■ **REQUIRED ACTION**
Can you transcribe every entry word for word, skipping the images?

• • • •

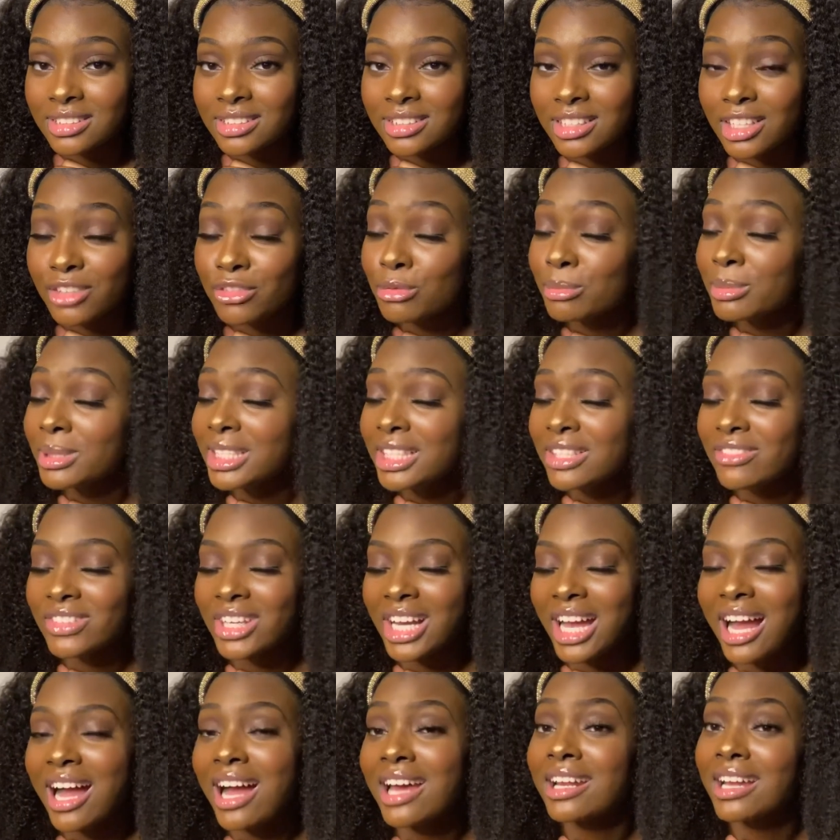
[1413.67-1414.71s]
If you believe in
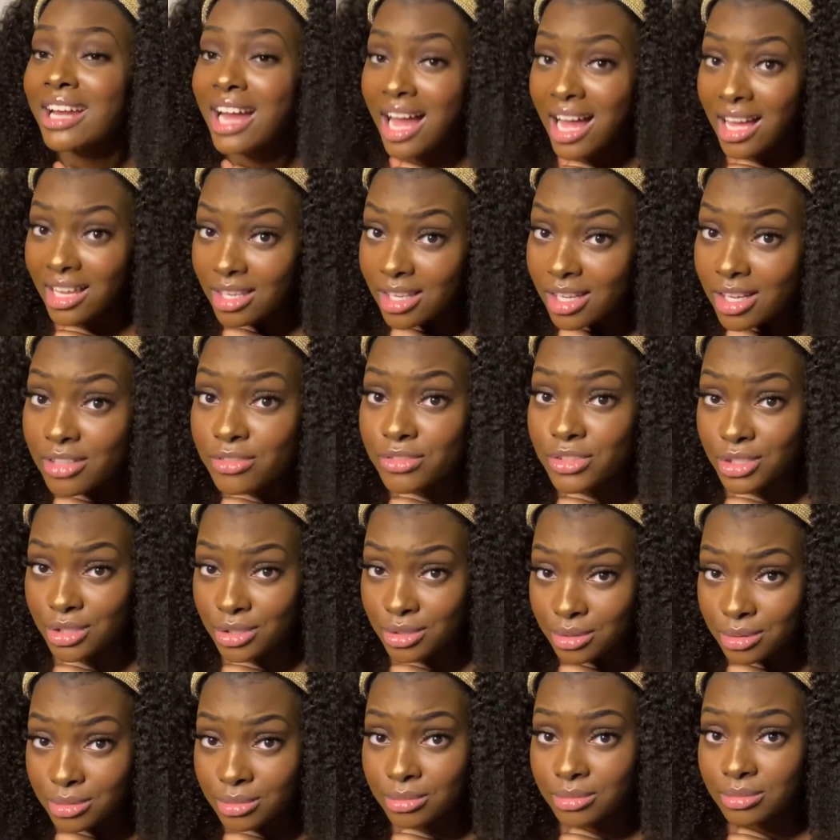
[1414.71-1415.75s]
God, God loves
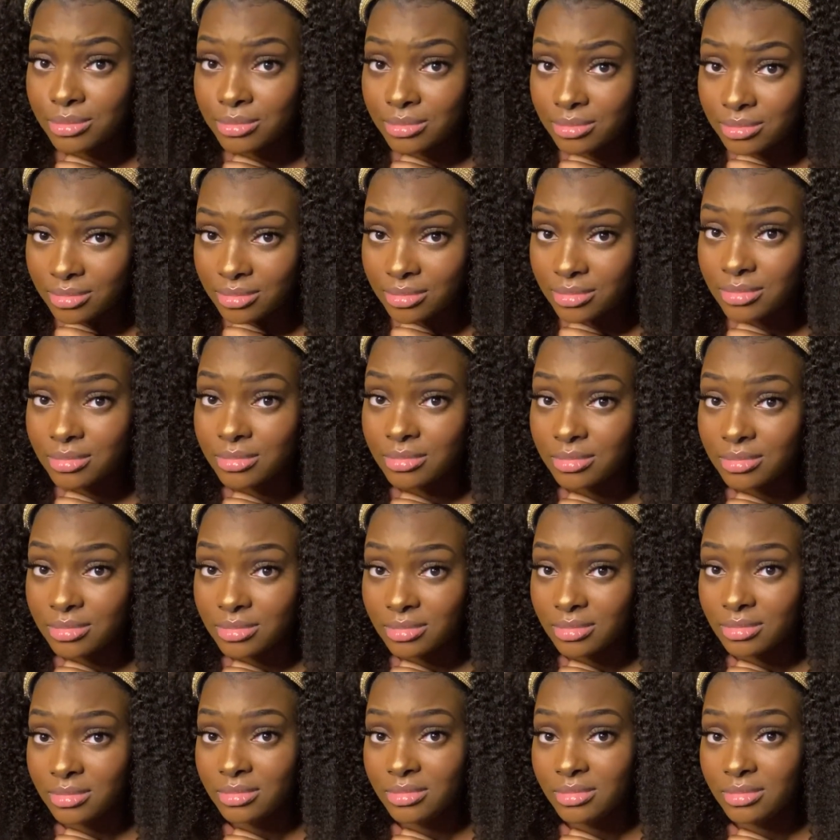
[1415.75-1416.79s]
you.
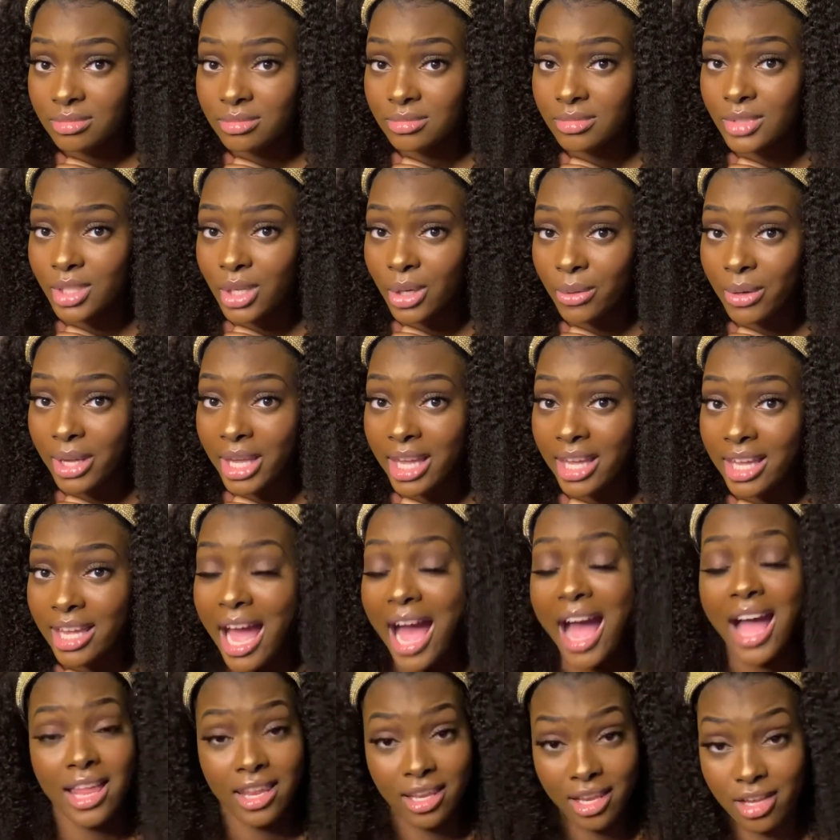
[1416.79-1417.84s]
Okay?
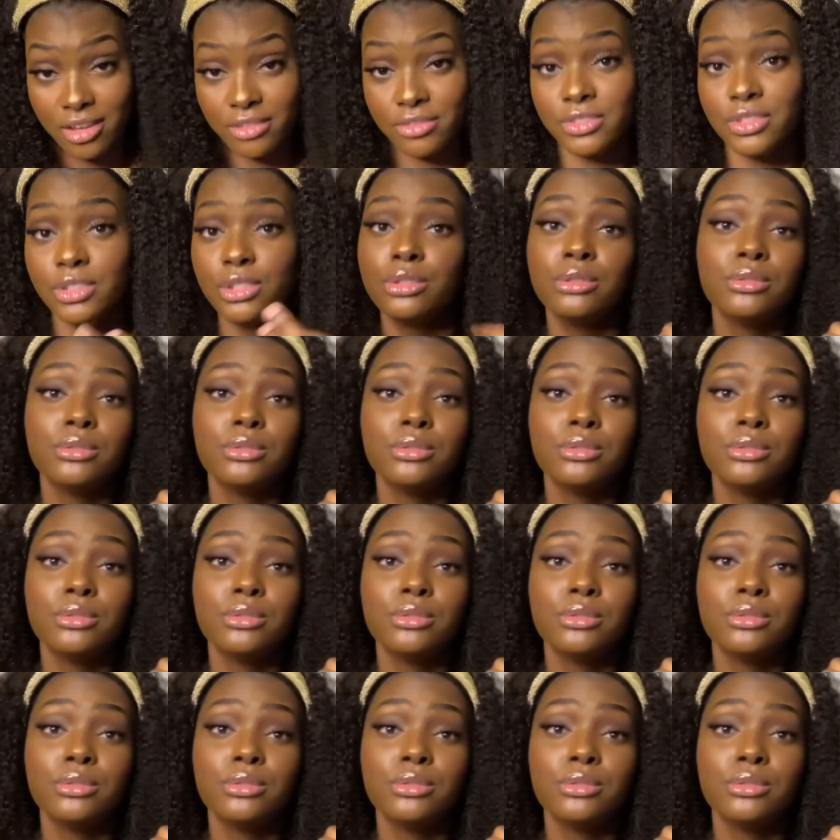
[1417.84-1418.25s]
I love you.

• • • •

■ **EXERCISE RESPONSE**
[1413.67-1414.71s]
If you believe in
[1414.71-1415.75s]
God, God loves
[1415.75-1416.79s]
you.
[1416.79-1417.84s]
Okay?
[1417.84-1418.25s]
I love you.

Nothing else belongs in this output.